Tant que l'amour dure, il subsiste de soimême, et quelquefois par les choses qui semblent le devoir éteindre, par les caprices, par les rigueurs, par l'éloignement, par la jalousie. L'amitié, au contraire, a besoin de secours; elle périt faute de soins, de confiance, et de complaisance.

Il est plus ordinaire de voir un amour extrême qu'une parfaite amitié.

L'amour et l'amitié s'excluent l'un l'autre.

Celui qui a eu l'expérience d'un grand amour néglige l'amitié ; et celui qui est épuisé sur l'amitié n'a encore rien fait pour l'amour.

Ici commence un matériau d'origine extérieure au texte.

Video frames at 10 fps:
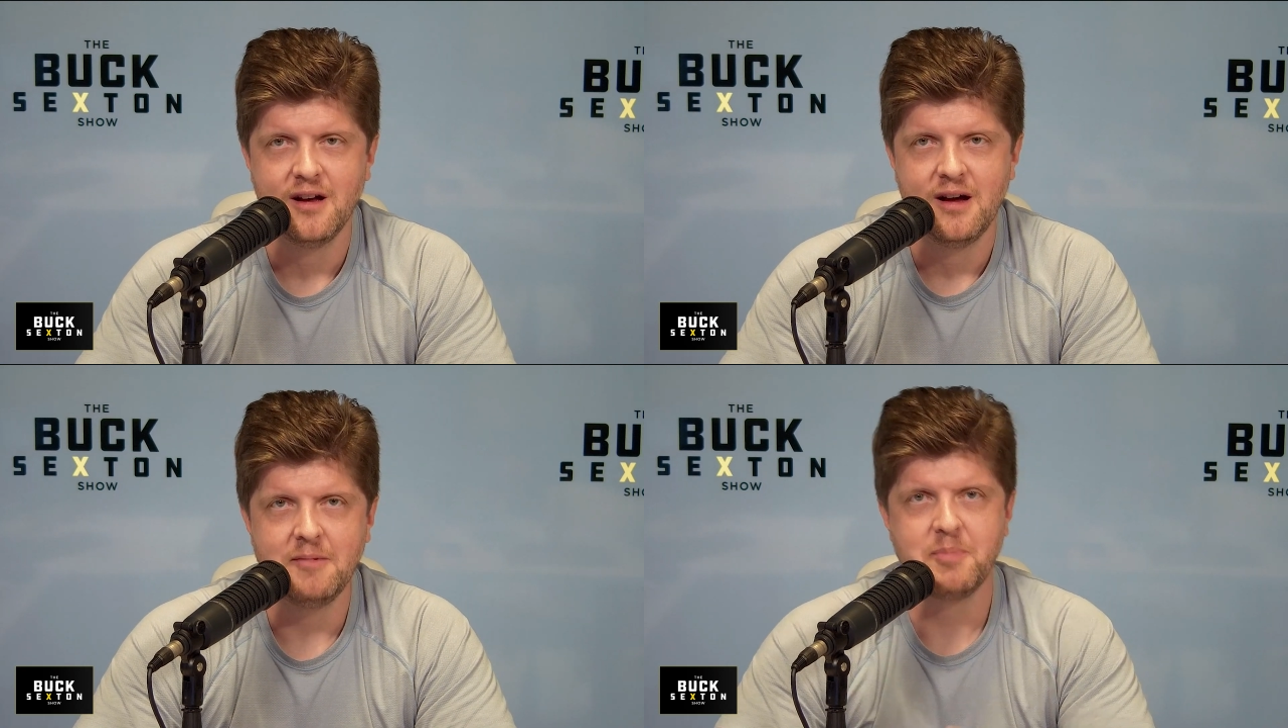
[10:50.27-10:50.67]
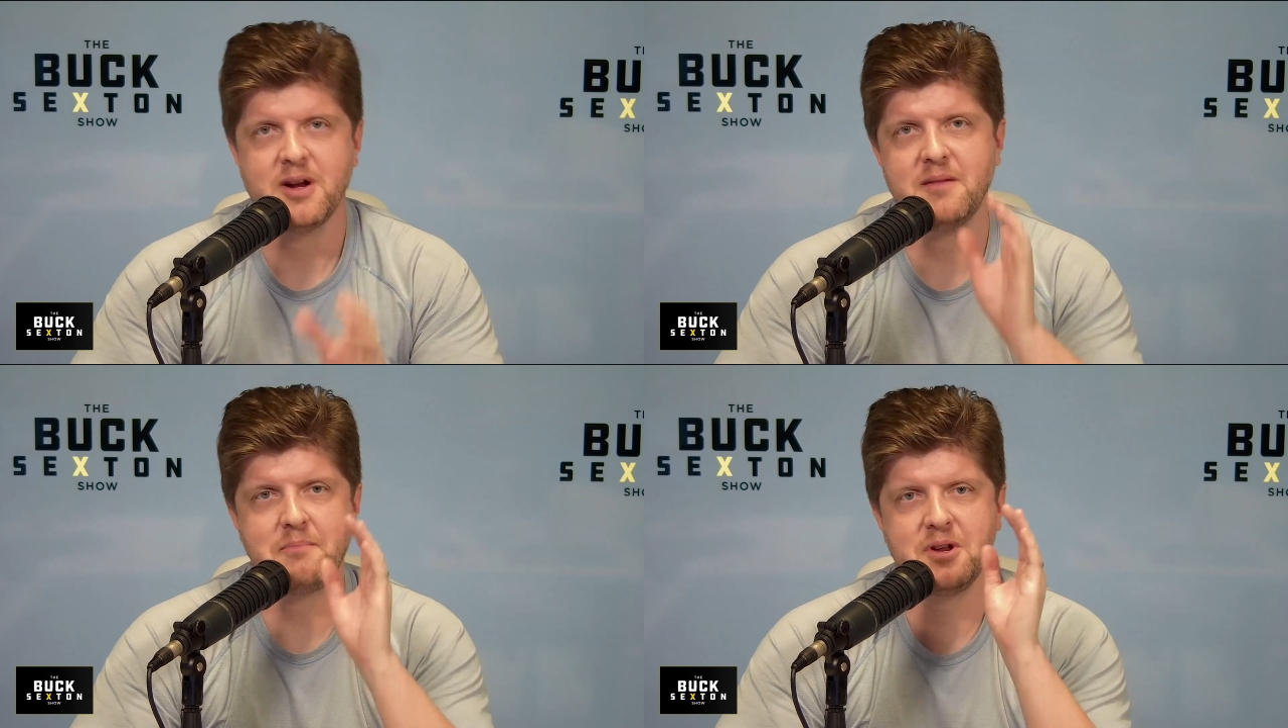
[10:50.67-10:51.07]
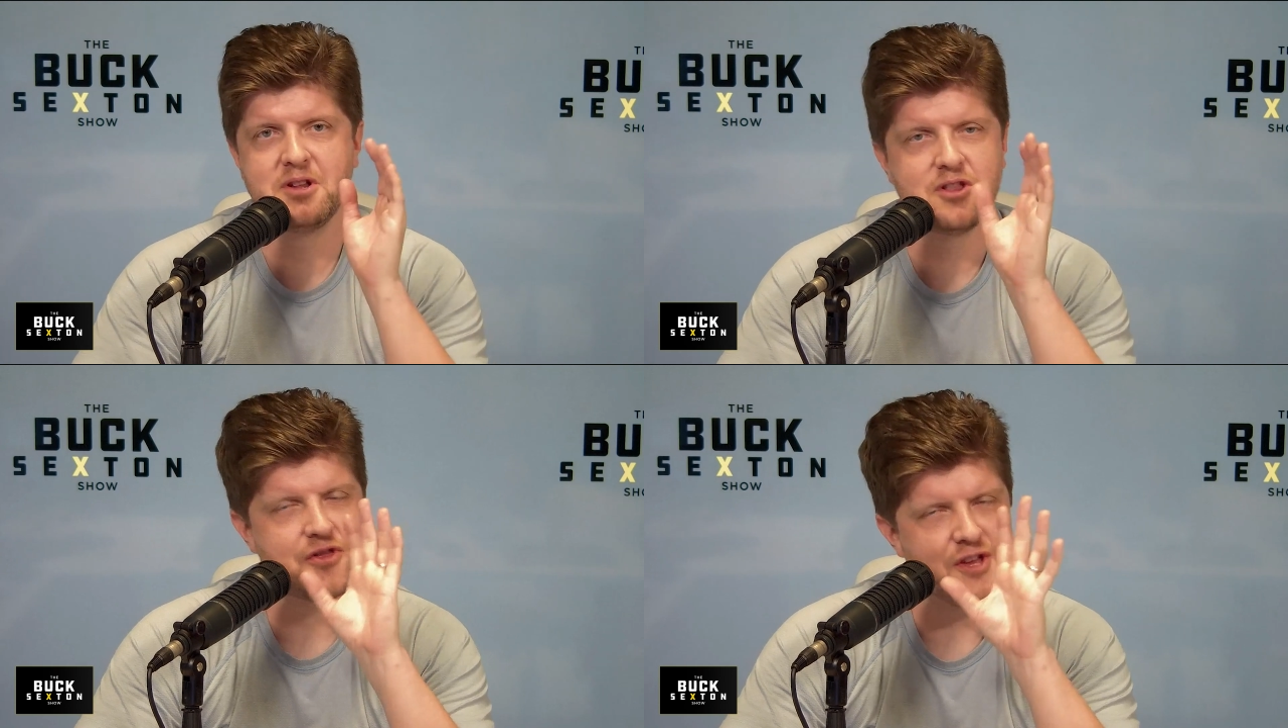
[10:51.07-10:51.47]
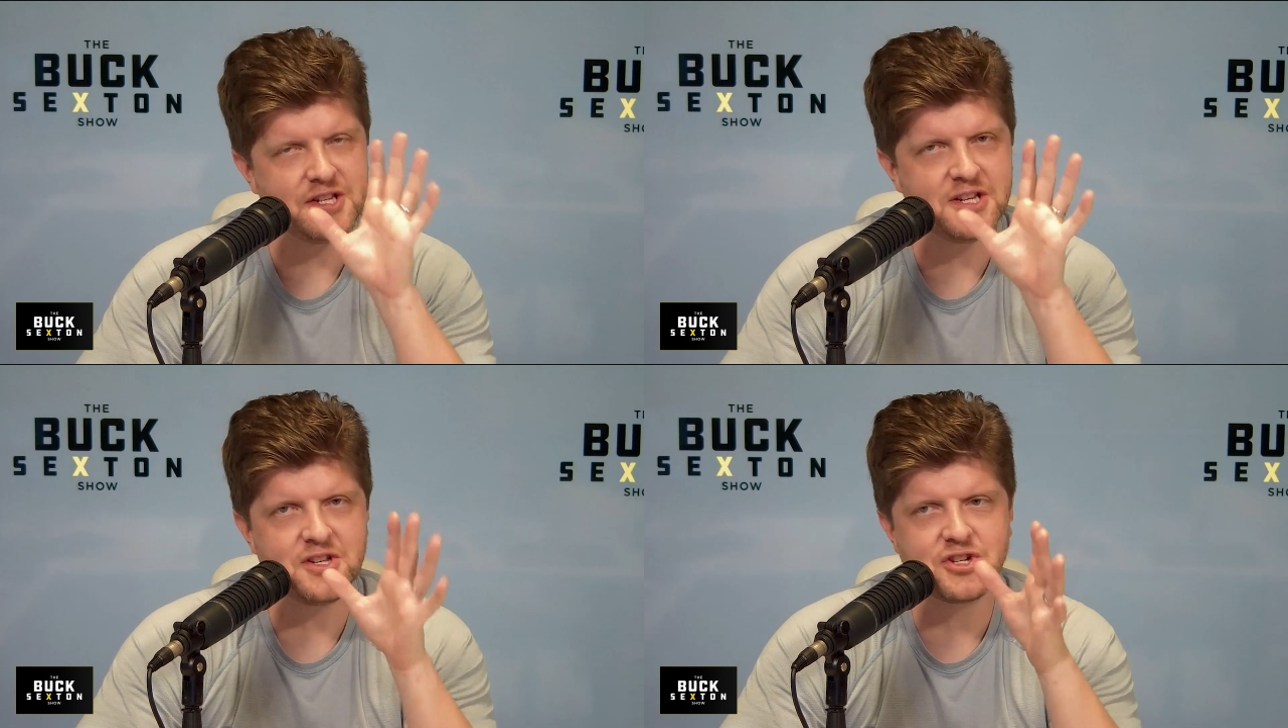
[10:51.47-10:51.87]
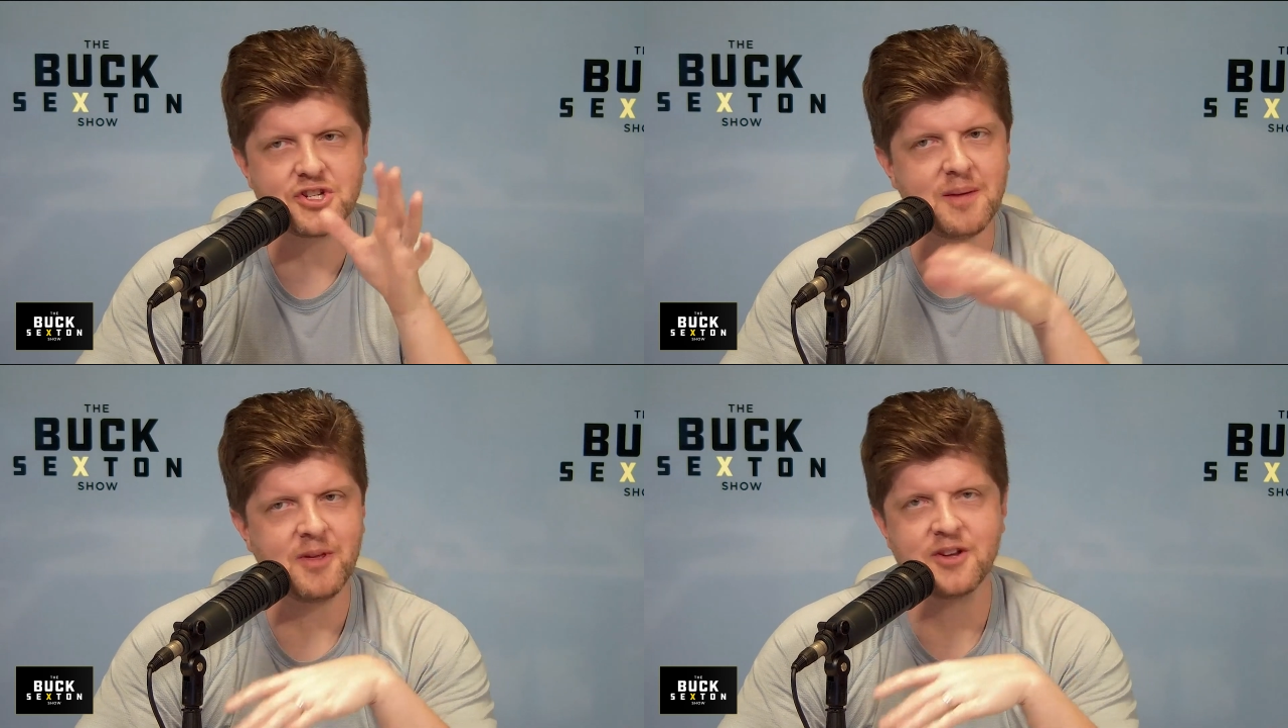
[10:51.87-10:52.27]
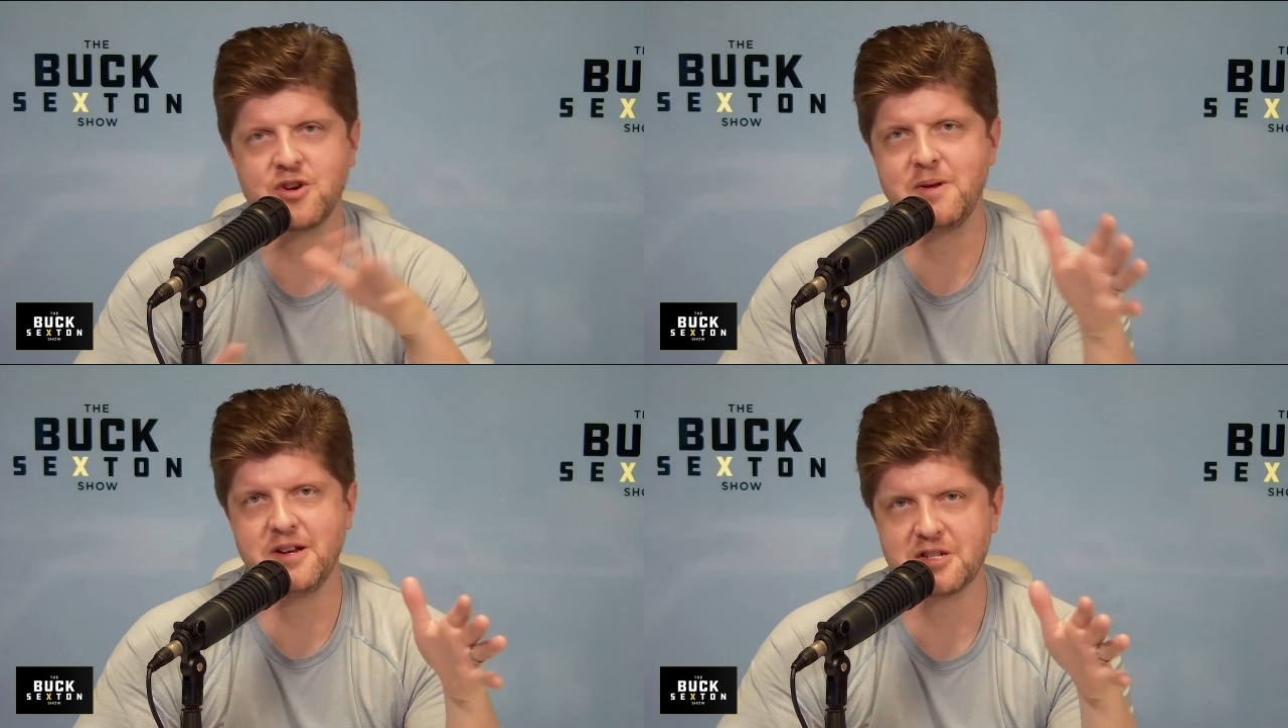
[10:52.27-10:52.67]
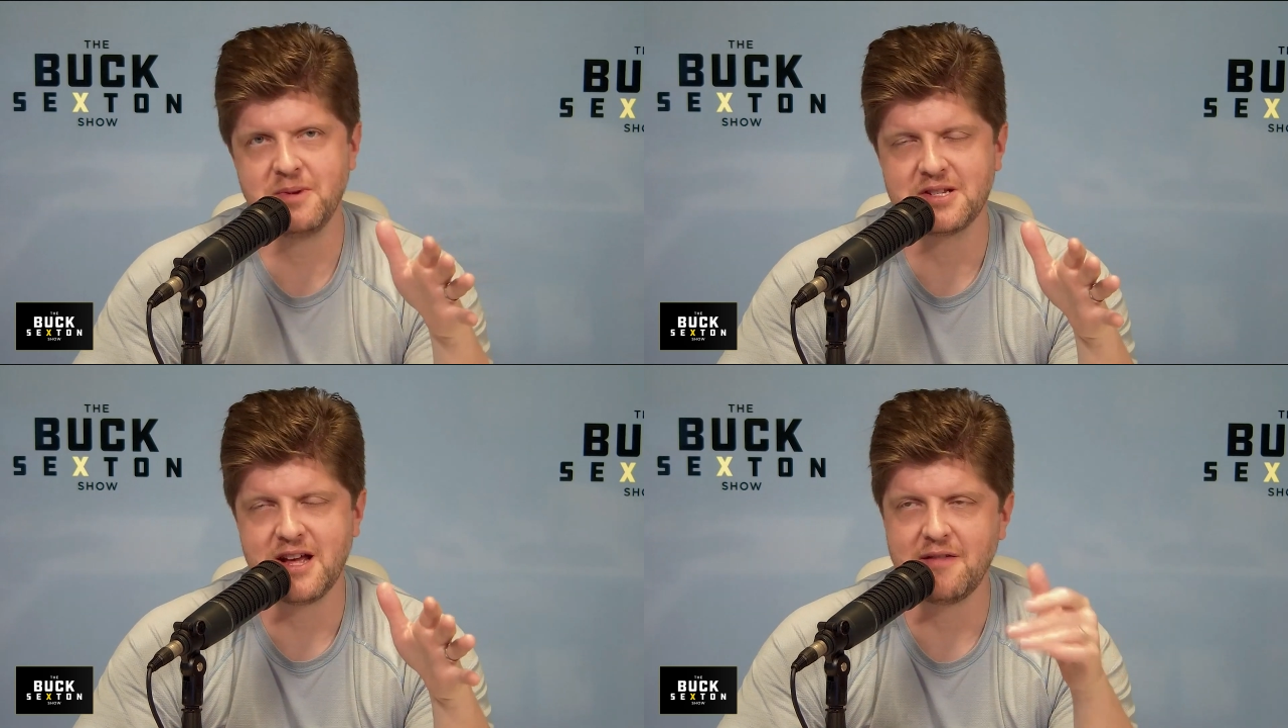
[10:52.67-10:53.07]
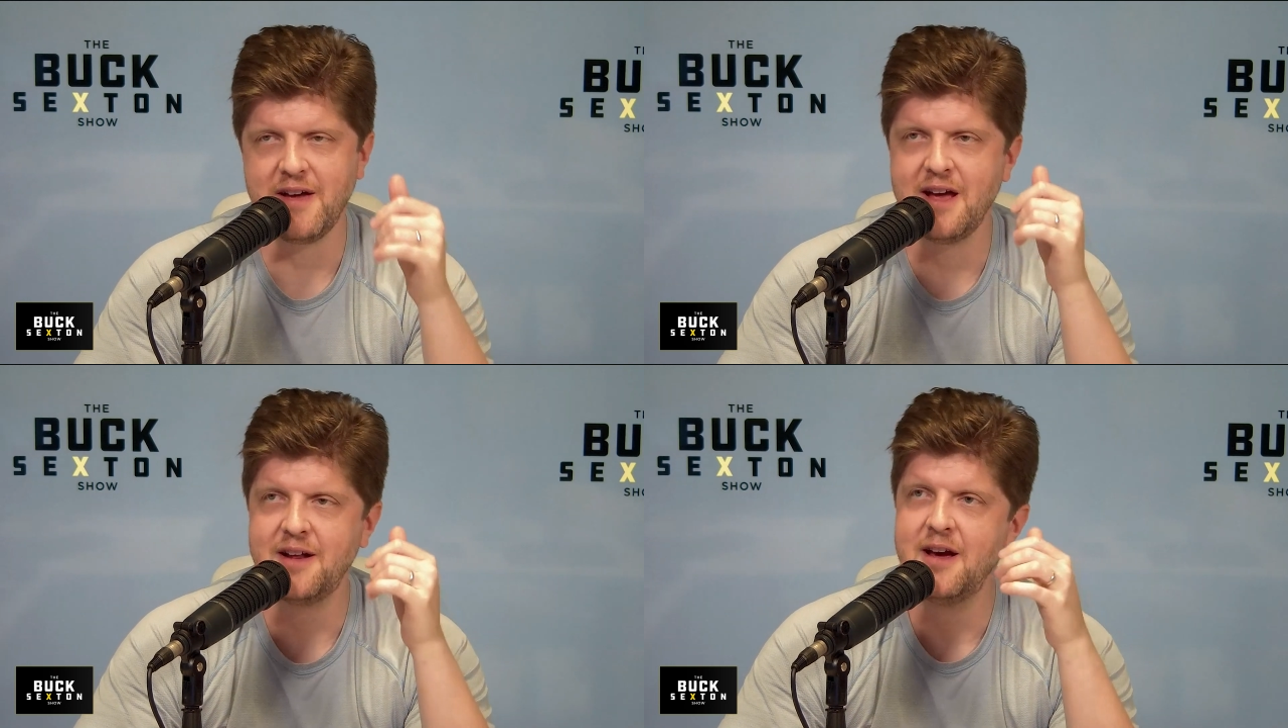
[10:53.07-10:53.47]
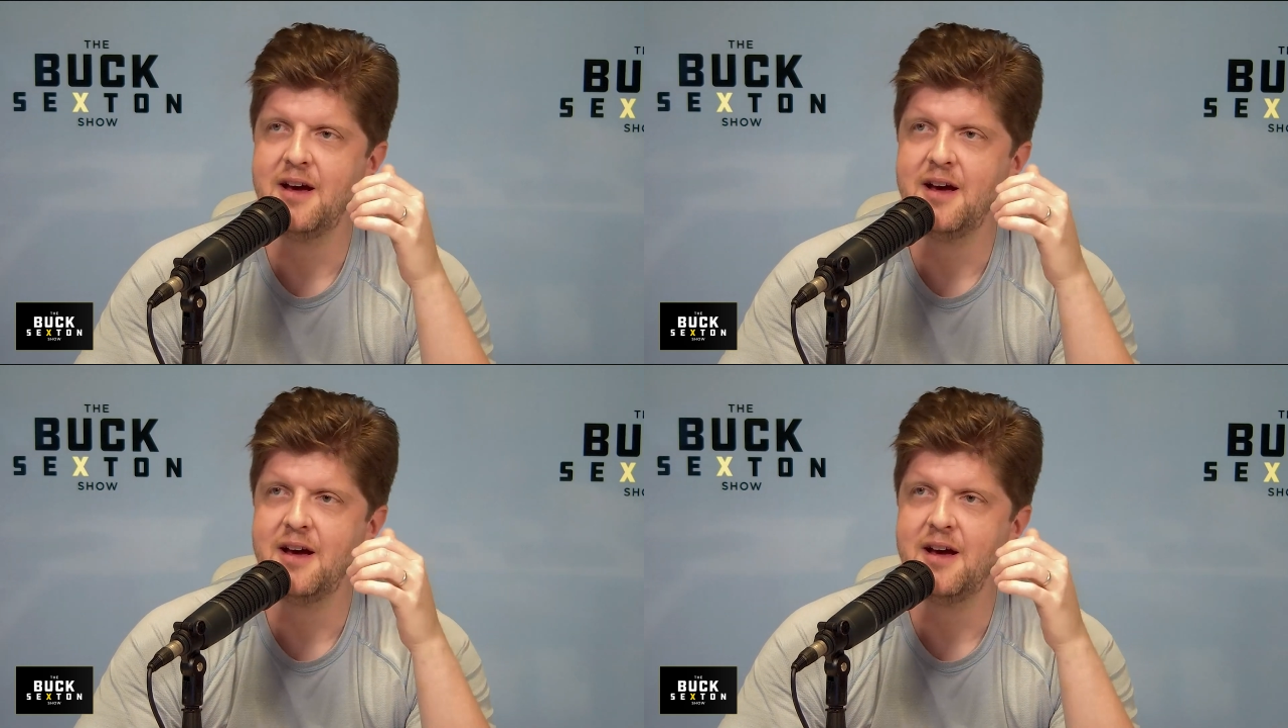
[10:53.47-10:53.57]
I mean, but this isn't just something that should be dismissed out of hand,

L'amour commence par l'amour, et l'on ne sauroit passer de la plus forte amitié qu'à un amour foible.

Rien ne ressemble mieux à une vive amitié que ces liaisons que l'intérêt de notre amour nous fait cultiver.

L'on n'aime bien qu'une seule fois, c'est la première. Les amours qui suivent sont moins involontaires.

L'amour qui naît subitement est le plus long à guérir.

L'amour qui croît peu à peu, et par degrés, ressemble trop à l'amitié pour être une passion violente.

Celui qui aime assez pour vouloir aimer un million de fois plus qu'il ne fait, ne cède en amour qu'à celui qui aime plus qu'il ne voudroit.

Si j'accorde que dans la violence d'une grande passion on peut aimer quelqu'un plus que soimême, à qui ferai-je plus de plaisir, ou à ceux qui aiment, ou à ceux qui sont aimés?

Les hommes souvent veulent aimer, et ne sauroient y réussir ils cherchent leur défaite sans pouvoir la rencontrer; et, si j'ose ainsi parler, ils sont contraints de demeurer libres.